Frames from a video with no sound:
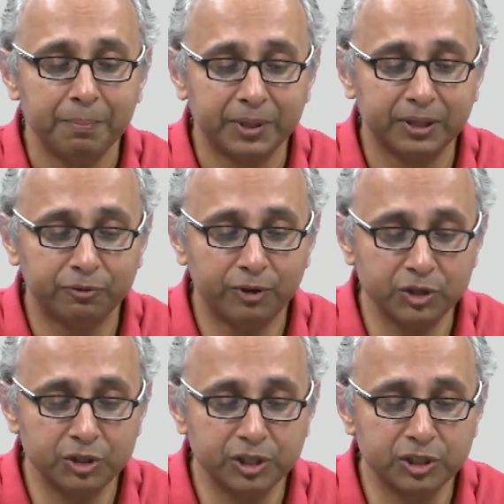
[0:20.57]
but the
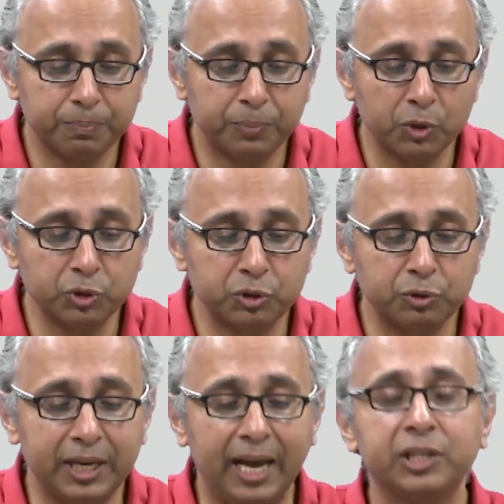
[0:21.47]
function is supposed to
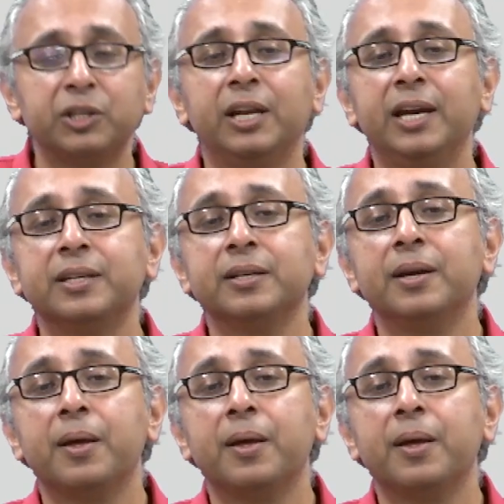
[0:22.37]
calculate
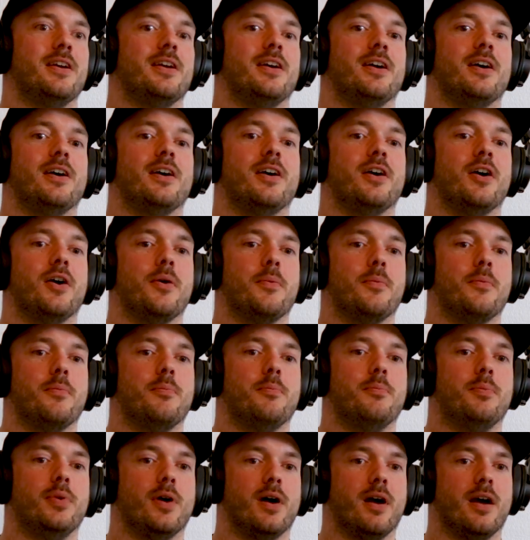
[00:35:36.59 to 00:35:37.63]

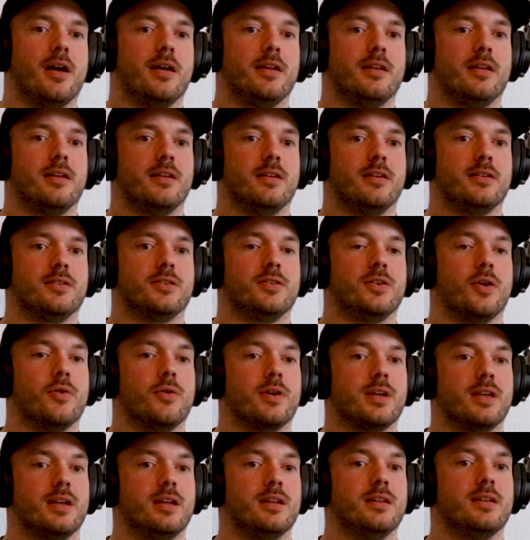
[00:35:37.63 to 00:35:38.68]
But
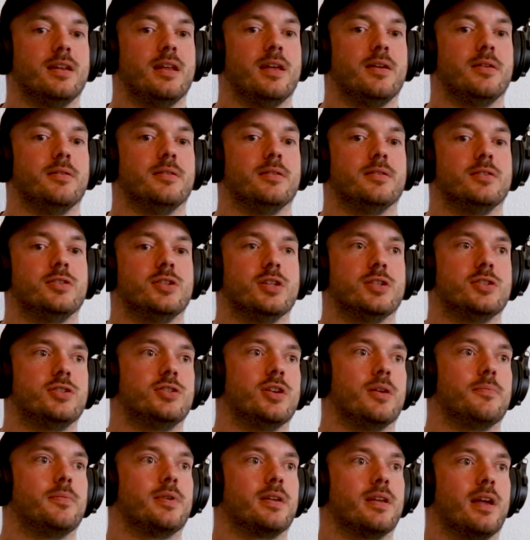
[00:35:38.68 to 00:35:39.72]
going in and just
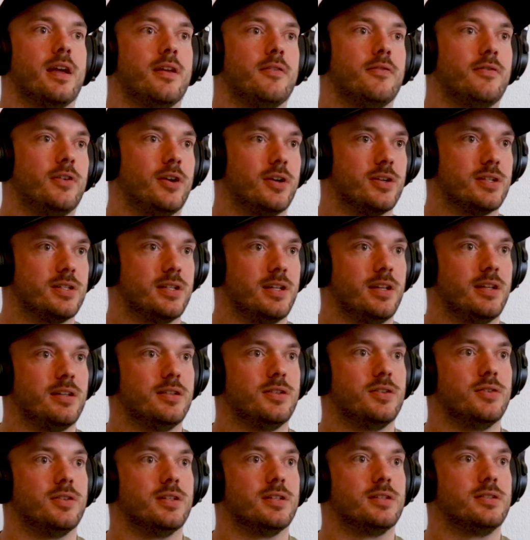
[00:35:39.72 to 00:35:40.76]
jumping headfirst
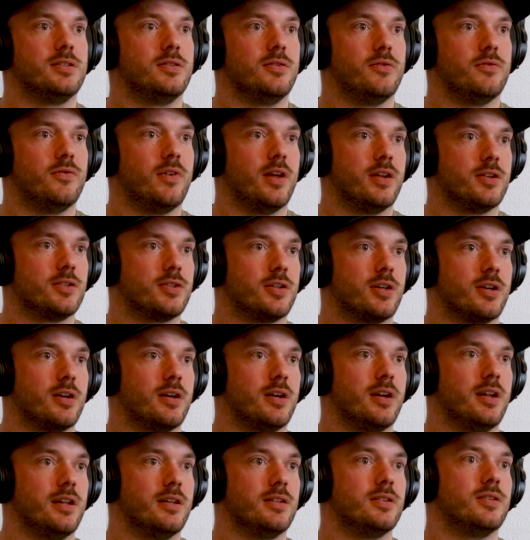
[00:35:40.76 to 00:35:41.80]
into this new venture,
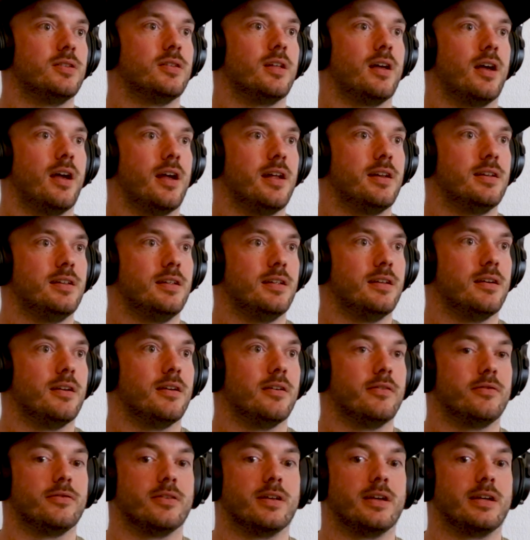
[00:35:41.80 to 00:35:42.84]
into the idea
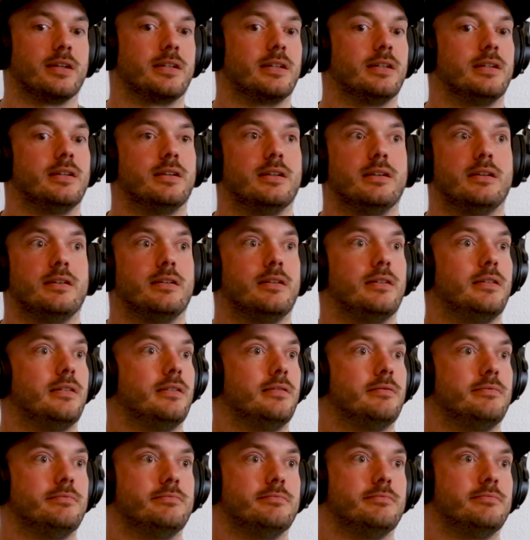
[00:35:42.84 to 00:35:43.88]
of
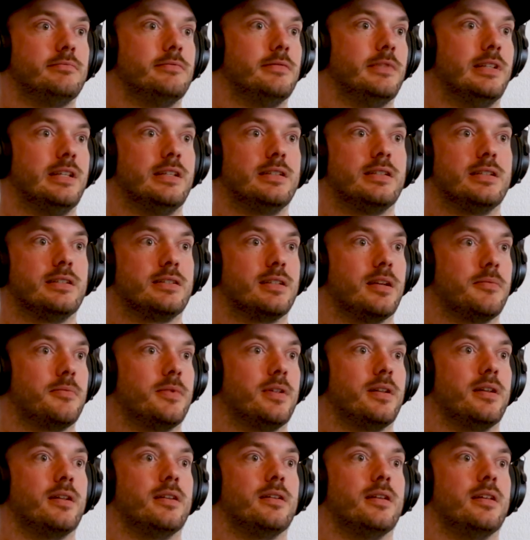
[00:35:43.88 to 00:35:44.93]
this is
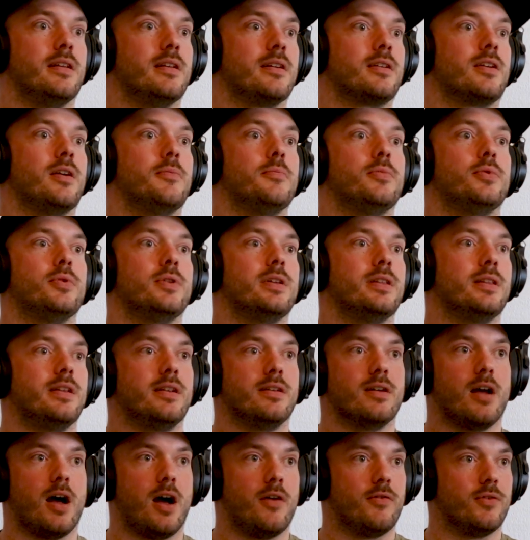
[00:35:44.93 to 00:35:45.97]
something completely
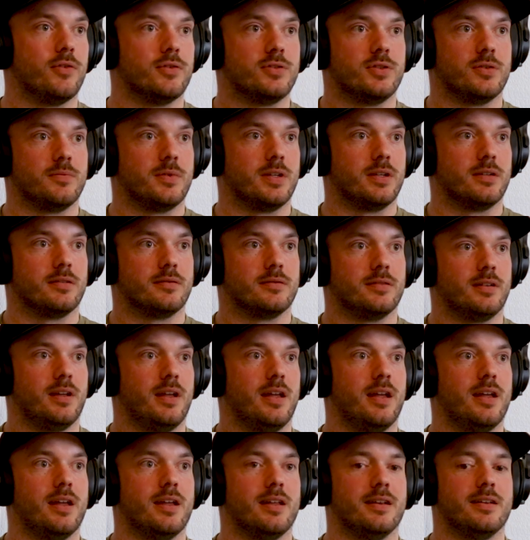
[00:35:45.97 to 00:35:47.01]
novel to me.
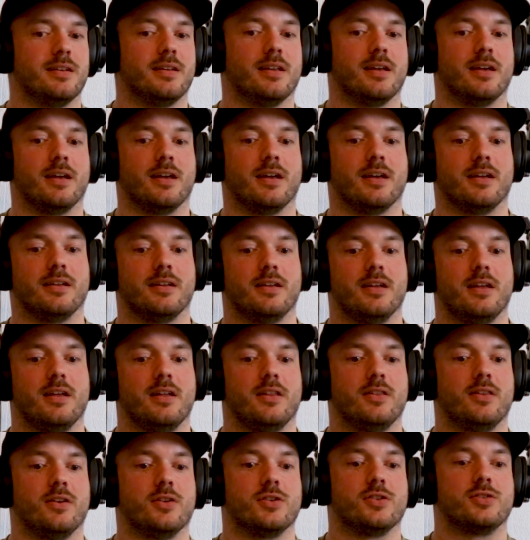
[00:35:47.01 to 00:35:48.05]
And
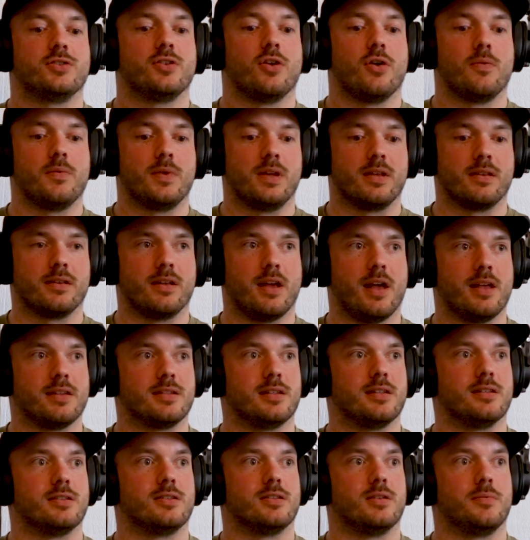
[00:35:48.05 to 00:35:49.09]
there's so many
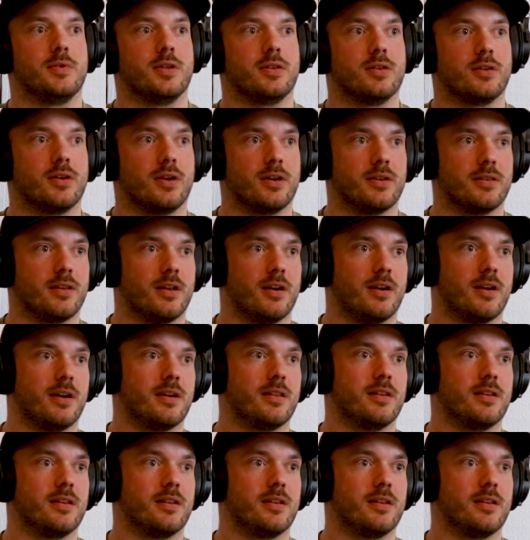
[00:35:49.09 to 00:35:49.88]
lessons to be learned there.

***

**WORK TO COMPLETE**
When you return the records, keep every word unchanged and drop the pictures.

**OUTPUT FOR THIS TASK**
Frames from a video with no sound:
[0:20.57]
but the
[0:21.47]
function is supposed to
[0:22.37]
calculate
[00:35:36.59 to 00:35:37.63]

[00:35:37.63 to 00:35:38.68]
But
[00:35:38.68 to 00:35:39.72]
going in and just
[00:35:39.72 to 00:35:40.76]
jumping headfirst
[00:35:40.76 to 00:35:41.80]
into this new venture,
[00:35:41.80 to 00:35:42.84]
into the idea
[00:35:42.84 to 00:35:43.88]
of
[00:35:43.88 to 00:35:44.93]
this is
[00:35:44.93 to 00:35:45.97]
something completely
[00:35:45.97 to 00:35:47.01]
novel to me.
[00:35:47.01 to 00:35:48.05]
And
[00:35:48.05 to 00:35:49.09]
there's so many
[00:35:49.09 to 00:35:49.88]
lessons to be learned there.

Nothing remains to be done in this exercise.